## [Your assignment]
Beginning at the line that contains "[00:00:05.20]" and finishing at the line that contains "[00:00:06.05]", output the data below exactly. Include both end lines and no pictures.
*** Records to use ***
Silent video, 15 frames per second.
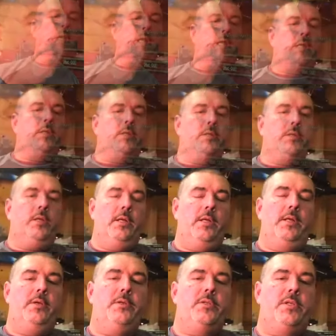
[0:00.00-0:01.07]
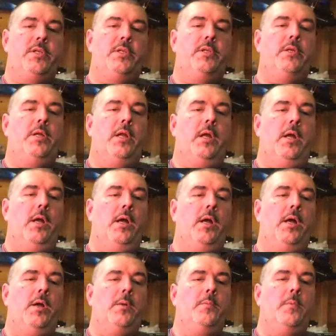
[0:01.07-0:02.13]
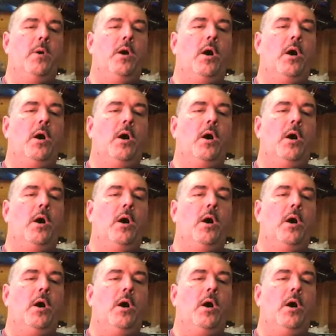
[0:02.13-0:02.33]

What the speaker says: In conclusion, I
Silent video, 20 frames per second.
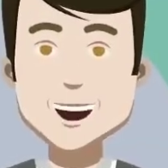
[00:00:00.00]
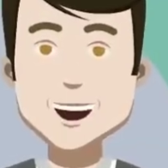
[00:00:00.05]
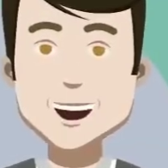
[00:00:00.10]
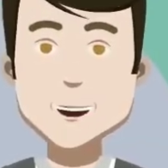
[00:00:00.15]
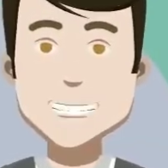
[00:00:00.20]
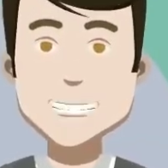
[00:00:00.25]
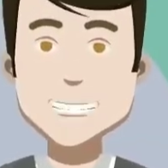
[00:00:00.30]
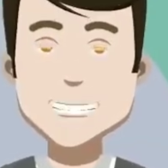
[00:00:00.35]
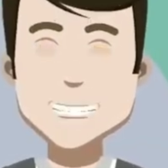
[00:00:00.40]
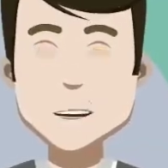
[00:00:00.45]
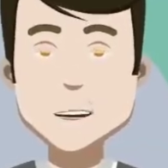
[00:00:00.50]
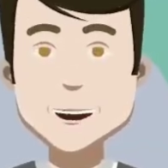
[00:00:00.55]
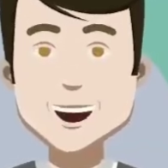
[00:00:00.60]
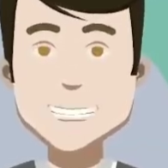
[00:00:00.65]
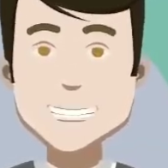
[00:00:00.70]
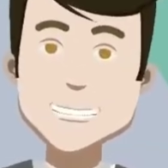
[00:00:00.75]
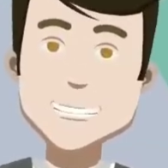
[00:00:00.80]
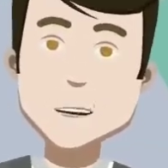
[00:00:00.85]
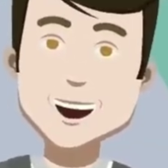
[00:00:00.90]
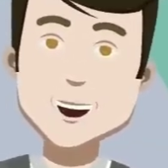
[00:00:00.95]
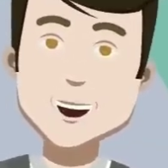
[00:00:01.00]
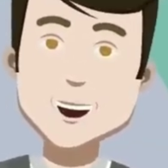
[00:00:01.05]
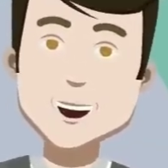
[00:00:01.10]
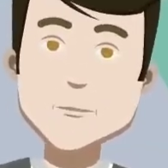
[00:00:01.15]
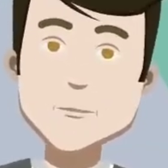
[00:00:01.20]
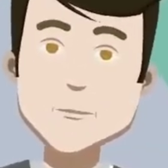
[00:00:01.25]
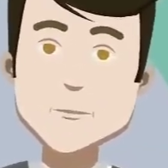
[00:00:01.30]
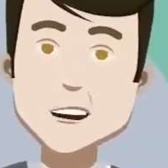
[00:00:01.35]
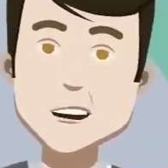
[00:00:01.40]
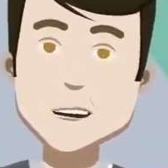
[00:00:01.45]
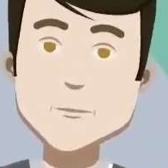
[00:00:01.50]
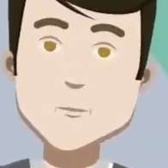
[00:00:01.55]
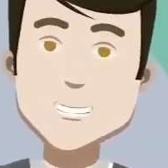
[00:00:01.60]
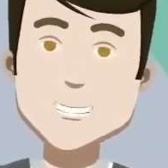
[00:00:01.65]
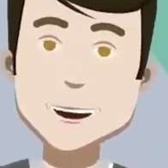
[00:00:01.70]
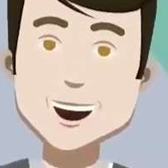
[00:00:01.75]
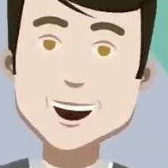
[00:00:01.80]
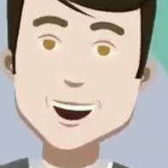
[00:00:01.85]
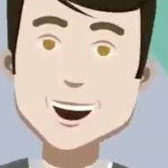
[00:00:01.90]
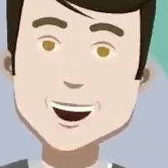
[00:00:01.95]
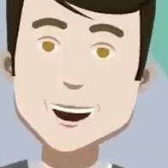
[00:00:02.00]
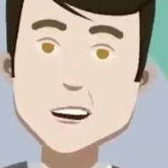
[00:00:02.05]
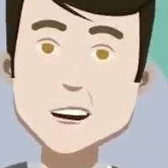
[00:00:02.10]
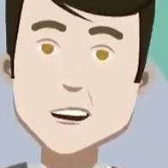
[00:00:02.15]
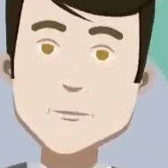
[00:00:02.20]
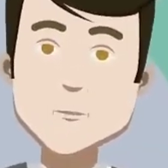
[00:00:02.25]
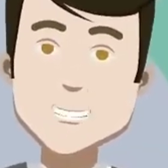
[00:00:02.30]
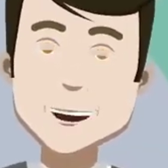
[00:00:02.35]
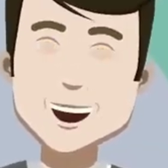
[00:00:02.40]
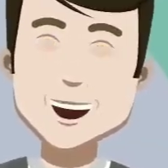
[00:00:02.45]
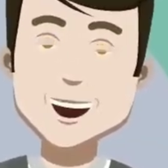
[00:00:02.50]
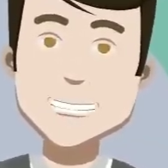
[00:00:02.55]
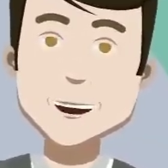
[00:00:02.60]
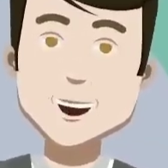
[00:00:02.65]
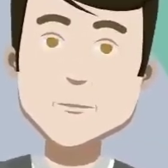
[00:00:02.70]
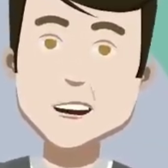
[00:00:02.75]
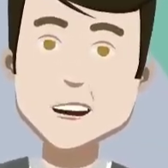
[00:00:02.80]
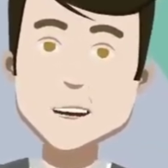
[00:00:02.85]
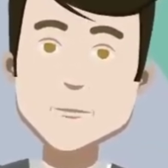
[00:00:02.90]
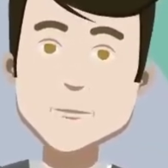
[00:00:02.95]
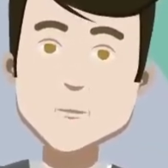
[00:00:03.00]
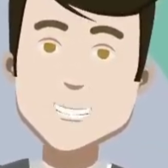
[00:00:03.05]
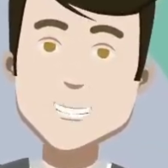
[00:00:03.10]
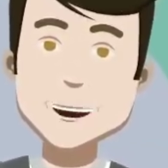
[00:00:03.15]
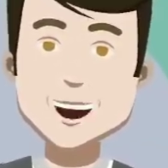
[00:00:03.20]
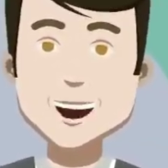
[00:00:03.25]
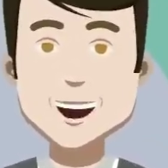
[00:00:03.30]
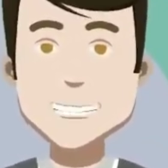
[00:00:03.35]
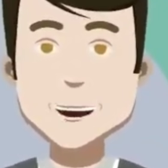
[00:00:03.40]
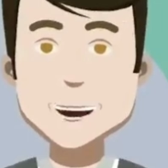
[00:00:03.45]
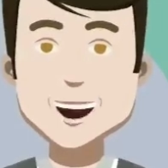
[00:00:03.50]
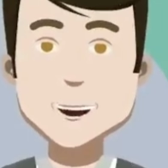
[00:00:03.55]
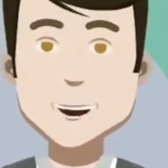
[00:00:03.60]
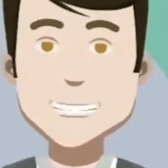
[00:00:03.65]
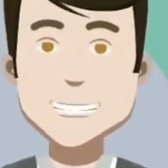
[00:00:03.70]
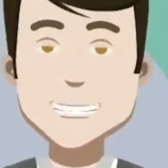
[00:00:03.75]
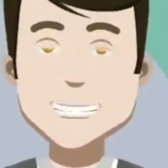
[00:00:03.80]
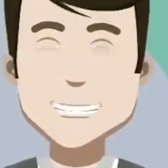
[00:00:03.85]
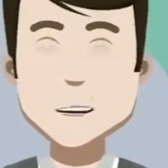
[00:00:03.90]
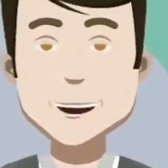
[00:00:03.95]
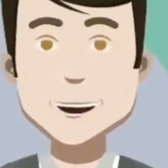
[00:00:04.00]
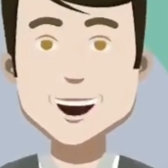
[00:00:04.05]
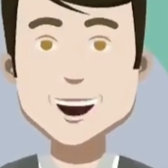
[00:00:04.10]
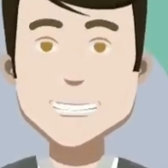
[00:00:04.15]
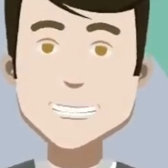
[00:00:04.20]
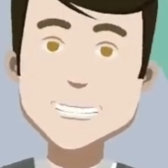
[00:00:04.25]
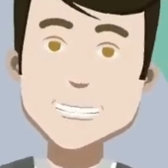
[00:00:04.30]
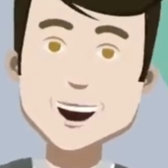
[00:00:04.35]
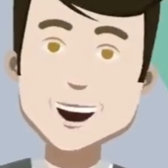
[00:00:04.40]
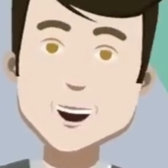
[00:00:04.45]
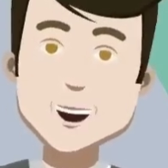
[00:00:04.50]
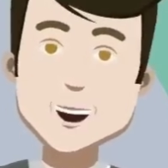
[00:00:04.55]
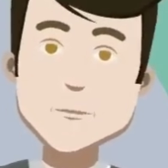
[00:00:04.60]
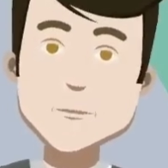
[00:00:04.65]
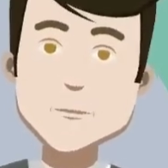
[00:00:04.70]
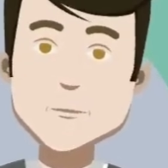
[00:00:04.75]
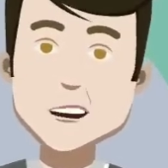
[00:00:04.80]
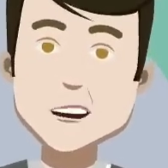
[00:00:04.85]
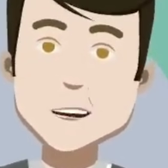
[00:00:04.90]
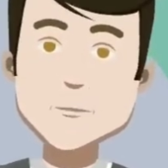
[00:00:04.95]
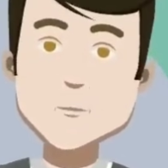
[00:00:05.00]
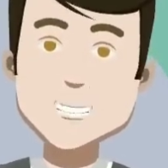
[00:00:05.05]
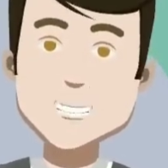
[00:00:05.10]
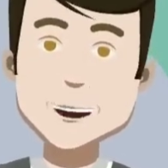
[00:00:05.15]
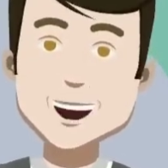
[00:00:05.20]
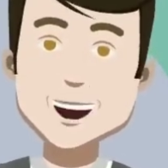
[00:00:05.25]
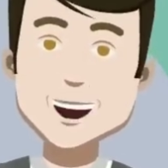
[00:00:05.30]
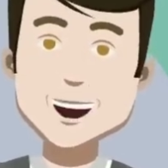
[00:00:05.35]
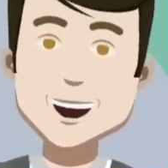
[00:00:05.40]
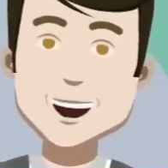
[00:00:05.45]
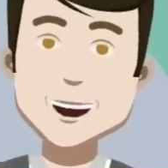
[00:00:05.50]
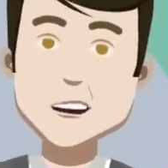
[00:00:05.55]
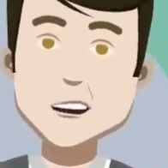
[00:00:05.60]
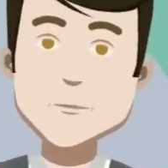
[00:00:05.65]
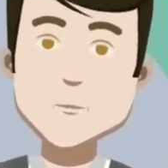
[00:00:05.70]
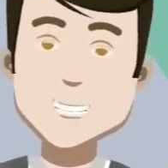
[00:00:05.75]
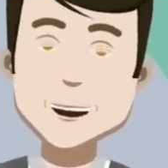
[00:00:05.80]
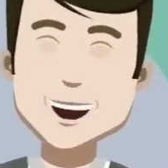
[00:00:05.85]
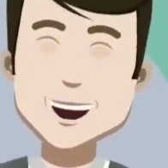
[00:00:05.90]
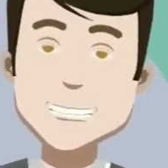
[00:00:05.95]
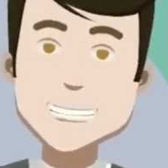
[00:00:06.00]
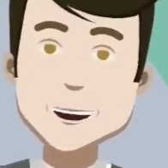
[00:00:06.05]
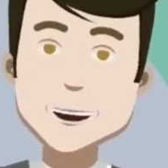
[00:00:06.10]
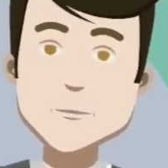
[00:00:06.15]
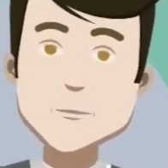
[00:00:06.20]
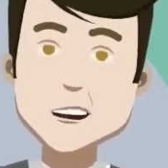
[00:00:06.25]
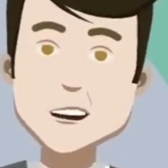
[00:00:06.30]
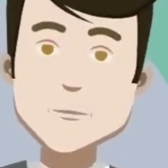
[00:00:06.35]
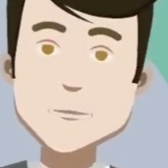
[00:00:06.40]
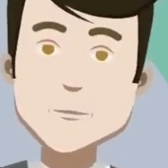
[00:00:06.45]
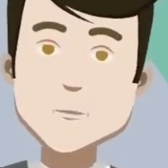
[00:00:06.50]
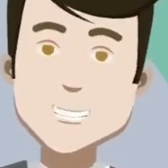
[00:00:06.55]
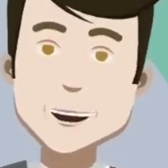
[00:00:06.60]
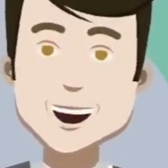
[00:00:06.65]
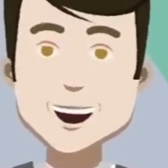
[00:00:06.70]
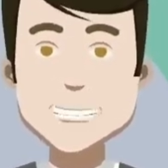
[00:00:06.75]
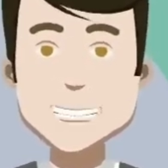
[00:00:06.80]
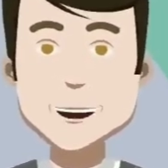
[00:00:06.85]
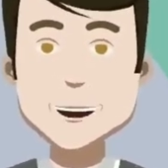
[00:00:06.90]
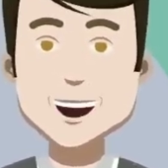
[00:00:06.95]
And why do we do it? Well, the International Clinical Trial Day is celebrated on 20th May every year.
*** End of Records to use ***
## [Exercise response]
[00:00:05.20]
[00:00:05.25]
[00:00:05.30]
[00:00:05.35]
[00:00:05.40]
[00:00:05.45]
[00:00:05.50]
[00:00:05.55]
[00:00:05.60]
[00:00:05.65]
[00:00:05.70]
[00:00:05.75]
[00:00:05.80]
[00:00:05.85]
[00:00:05.90]
[00:00:05.95]
[00:00:06.00]
[00:00:06.05]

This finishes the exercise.